Obozrevatel
- Website type: Online newspaper
- Available in: 3 languages
- List of languages Ukrainian, Russian, English
- Founded: 2001
- Headquarters: Kyiv, {{{location_country}}}
- Country of origin: Ukraine
- Founder: Mykhailo Brodskyy
- Key people: Mykhailo Brodskyy
- Industry: Journalism, Politics
- Products: news on socio-political events in Ukraine
- Website: oboz.ua
- Commercial: Yes
- Launched: 2001; 25 years ago

= Obozrevatel =

Ukrainian Internet publication

Obozrevatel (stylized OBOZ.UA; Обозреватель) is a Ukrainian Internet publication of socio-political orientation, created in 2001. It belongs to Ukrainian politician and entrepreneur Mykhailo Brodskyy. In the publication, he holds the position of the chairman of the editorial board "Obozrevatel".

== History ==
In 2007, the Media Holding became the owner of the Internet portal "Ukrainian Portal", on the basis of which the resource itself was earned. In the same year, "Obozrevatel" became the owner of the well-known Ukrainian resource "Mobilniks.ua".

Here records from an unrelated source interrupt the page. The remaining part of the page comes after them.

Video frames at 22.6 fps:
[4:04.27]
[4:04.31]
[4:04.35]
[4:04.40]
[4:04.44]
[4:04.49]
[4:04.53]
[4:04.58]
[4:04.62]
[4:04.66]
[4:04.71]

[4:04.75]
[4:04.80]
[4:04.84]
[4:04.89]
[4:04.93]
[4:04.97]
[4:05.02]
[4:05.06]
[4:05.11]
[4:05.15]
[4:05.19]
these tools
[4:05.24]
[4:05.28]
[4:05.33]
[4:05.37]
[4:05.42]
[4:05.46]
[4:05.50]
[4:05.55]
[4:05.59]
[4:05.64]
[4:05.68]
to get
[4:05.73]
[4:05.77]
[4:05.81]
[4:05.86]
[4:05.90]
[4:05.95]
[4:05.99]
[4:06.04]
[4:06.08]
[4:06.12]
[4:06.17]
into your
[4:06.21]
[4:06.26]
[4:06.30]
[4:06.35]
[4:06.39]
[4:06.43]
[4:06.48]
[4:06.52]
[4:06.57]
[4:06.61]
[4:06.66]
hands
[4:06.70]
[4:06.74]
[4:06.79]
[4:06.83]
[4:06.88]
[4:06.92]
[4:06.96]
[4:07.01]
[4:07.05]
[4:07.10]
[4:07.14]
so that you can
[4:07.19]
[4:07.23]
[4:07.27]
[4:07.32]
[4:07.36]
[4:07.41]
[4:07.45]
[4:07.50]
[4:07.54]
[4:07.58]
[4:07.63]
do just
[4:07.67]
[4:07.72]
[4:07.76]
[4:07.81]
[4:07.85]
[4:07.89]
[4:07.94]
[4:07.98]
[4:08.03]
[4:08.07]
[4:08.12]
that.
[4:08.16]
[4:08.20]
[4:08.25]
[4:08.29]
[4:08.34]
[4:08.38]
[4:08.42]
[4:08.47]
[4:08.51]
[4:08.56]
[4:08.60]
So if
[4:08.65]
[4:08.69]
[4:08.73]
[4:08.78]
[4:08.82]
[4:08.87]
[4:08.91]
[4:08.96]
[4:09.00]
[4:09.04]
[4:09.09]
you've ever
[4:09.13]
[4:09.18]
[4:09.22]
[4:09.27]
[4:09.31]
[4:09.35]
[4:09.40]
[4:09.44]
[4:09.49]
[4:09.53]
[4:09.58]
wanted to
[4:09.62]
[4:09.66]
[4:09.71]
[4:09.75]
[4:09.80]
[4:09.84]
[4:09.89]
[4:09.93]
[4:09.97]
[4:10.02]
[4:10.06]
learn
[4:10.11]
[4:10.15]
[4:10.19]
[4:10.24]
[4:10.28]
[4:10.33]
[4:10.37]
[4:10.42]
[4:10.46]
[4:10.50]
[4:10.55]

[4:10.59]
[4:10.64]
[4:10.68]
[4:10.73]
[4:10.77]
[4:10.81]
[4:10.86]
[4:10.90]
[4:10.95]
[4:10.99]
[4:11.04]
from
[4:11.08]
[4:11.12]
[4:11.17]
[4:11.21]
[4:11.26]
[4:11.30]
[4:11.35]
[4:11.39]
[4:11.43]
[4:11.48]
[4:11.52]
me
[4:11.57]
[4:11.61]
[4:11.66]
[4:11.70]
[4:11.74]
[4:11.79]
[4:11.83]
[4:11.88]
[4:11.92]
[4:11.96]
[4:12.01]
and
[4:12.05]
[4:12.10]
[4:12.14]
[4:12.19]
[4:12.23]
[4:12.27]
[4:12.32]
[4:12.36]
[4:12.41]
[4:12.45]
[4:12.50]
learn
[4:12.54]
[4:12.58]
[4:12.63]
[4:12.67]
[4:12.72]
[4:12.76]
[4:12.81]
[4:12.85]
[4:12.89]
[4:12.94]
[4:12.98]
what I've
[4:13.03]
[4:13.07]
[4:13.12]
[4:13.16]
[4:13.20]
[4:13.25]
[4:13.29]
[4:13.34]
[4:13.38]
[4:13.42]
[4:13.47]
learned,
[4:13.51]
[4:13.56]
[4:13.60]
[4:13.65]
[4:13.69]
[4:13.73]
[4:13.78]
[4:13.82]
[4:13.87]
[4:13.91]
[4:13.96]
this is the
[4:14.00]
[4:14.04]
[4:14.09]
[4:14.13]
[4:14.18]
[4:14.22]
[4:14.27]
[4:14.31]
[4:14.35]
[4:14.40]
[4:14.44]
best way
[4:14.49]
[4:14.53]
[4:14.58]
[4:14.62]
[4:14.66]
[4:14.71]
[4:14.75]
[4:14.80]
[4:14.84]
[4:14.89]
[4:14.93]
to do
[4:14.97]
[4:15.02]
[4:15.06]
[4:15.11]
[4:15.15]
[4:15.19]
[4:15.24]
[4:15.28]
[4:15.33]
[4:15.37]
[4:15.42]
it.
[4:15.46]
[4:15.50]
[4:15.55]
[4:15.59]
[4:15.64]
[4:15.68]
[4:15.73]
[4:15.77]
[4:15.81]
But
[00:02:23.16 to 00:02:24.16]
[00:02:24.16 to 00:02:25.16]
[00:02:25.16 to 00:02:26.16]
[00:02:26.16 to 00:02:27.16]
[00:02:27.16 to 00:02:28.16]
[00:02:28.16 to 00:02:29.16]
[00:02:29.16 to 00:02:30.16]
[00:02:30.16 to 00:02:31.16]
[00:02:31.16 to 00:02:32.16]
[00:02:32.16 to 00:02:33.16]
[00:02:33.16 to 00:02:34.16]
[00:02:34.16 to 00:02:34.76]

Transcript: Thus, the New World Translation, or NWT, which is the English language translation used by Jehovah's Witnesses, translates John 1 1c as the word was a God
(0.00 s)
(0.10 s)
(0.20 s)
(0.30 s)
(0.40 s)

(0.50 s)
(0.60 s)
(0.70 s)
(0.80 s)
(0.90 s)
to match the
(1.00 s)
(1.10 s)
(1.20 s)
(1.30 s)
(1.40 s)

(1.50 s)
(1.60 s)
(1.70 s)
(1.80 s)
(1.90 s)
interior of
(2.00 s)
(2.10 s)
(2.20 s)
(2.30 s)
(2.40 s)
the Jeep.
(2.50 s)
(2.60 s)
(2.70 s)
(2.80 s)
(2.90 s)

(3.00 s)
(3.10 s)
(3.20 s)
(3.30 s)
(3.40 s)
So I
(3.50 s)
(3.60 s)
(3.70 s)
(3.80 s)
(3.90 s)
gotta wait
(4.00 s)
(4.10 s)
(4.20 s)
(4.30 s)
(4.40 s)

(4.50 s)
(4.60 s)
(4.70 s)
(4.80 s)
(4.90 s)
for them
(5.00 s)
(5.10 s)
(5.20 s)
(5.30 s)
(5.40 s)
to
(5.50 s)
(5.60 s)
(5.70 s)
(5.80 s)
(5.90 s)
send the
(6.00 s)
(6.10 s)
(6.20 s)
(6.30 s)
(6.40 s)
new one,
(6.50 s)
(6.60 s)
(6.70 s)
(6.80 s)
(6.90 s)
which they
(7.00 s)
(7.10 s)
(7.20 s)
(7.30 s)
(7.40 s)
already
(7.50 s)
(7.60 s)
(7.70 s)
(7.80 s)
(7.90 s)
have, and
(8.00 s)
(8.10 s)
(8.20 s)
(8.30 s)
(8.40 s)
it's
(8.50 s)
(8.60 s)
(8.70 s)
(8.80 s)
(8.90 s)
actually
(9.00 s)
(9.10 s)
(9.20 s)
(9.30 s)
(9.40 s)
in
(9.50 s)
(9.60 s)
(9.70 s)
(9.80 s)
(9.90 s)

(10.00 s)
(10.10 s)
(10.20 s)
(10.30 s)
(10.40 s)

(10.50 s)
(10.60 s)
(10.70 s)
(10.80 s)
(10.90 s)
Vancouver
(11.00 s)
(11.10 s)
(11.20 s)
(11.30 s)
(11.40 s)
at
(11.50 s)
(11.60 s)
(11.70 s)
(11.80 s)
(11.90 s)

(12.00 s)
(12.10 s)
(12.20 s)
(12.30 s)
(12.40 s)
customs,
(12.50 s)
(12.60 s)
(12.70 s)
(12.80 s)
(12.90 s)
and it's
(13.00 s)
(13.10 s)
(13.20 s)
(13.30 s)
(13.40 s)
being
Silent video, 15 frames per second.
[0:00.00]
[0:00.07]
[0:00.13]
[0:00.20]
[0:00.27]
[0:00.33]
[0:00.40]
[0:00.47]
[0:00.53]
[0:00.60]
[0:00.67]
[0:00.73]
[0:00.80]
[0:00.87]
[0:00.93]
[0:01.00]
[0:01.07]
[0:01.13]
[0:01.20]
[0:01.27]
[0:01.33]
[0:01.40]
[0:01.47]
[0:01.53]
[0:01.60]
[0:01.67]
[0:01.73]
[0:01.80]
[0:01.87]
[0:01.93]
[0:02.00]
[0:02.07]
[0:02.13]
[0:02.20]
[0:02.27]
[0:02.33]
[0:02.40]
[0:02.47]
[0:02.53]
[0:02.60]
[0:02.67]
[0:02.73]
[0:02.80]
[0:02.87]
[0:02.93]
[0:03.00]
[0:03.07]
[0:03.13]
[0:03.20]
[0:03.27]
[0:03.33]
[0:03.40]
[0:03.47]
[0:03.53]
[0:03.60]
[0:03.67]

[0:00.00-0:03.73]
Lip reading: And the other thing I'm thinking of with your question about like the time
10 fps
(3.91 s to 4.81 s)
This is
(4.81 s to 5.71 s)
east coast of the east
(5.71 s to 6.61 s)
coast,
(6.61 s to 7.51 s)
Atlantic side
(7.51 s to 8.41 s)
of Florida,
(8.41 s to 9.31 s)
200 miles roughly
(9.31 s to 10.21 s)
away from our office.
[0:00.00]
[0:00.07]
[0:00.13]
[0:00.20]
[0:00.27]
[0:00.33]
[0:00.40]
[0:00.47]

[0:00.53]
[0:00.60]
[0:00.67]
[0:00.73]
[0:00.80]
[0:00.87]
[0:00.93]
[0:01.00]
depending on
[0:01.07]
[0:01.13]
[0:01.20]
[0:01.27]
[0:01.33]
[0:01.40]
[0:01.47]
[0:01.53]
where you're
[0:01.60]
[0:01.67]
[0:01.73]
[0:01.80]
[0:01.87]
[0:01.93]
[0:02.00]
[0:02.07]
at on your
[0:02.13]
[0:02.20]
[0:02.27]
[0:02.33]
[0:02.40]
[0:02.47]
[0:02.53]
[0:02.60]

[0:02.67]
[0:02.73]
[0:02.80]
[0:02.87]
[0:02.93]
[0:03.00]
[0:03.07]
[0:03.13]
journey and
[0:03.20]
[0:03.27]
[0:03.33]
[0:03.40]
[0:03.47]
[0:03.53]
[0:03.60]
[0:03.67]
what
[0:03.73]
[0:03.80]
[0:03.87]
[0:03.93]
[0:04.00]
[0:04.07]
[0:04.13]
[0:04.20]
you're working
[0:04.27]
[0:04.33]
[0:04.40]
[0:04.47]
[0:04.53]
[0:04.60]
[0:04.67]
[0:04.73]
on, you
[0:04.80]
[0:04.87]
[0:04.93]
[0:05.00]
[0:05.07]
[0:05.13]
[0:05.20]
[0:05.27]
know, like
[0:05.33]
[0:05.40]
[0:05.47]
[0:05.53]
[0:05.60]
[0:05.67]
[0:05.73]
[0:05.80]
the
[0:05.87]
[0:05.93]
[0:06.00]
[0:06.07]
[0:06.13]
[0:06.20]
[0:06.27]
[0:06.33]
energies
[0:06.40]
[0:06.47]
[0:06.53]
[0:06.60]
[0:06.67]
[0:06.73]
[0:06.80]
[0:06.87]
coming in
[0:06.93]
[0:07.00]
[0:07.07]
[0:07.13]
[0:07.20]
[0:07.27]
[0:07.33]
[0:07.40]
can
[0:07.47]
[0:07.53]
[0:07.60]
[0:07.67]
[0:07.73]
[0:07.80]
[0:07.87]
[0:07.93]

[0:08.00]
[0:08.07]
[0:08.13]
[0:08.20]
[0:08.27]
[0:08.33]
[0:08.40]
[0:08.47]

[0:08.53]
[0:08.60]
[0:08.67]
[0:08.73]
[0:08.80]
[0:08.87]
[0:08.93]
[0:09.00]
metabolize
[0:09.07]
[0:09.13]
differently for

From June 1, 2010, OBOZ.ua holding, which belongs to "Obozrevatel", united all available resources into one main site, which placed all the areas that previously worked separately in a holistic project with categories. In the future, the resource also launched the MyObozrevatel information network, which freely hosts the material of independent journalists, after confirmation by the project administration.

In 2011, OBOZ.ua has acquired a service for the creation of online stores.

In March 2017, the Institute of Mass Information identified in the Browser's texts the violation of the standards for filing journalistic materials, with only 32% of the quality text out of 100 available. By the end of August this year, the percentage of news without violations of journalistic standards has increased exactly twice. IMI Ukraine has identified 64% of news without violations, but the resource remained in the outsiders list.

===Oboz TV===
The publishing house has its own TV channel Oboz TV. On July 27, 2017, Oboz TV received a license for round-the-clock satellite broadcasting.

== Management ==
- Michael Krivda, CEO";
- Paul Neumann, Technical Director;
- Andrex Selivanov, general producer of the TV program "Obozrevatela" Oboz TV;
- Natalia Savchenko, First Deputy Chief Editor, Head of the News Department;
- Larisa Humeniuk, Head of the blog;
- Lesia Gasich, Head of the SMM Department.

== Popularity ==
According to the Ukrainian Internet Association, the "Obozrevatel" is regularly among the top 25 most popular Ukrainian sites ranking in the average daily share and in the top 20 ranking in coverage.

According to the research company TNS, "Obozrevatel" is among the top 20 most popular Ukrainian sites.

In 2015, the resource took first place in the ranking of "15 most popular Ukrainian news sites" according to the magazine "Novye Vremya".

In 2016, Obozrevatel was recognized as the best Internet media in the version of the nationwide program "Man of the Year".

In 2017 it became the 18th most popular site in Ukraine according to the rating of RBC-Ukraine. In February 2018, it stood at 4 positions "TOP 10 news sites of Ukraine" 14.45% of the audience in the rating of 24 TV channels.

== Team ==
At various times, well-known Ukrainian journalists collaborated with the publishing house. Such as Tetiana Chornovol, Dmytro Drogalchuk, Anatoly Shariy, Ihor Kulakov and many others.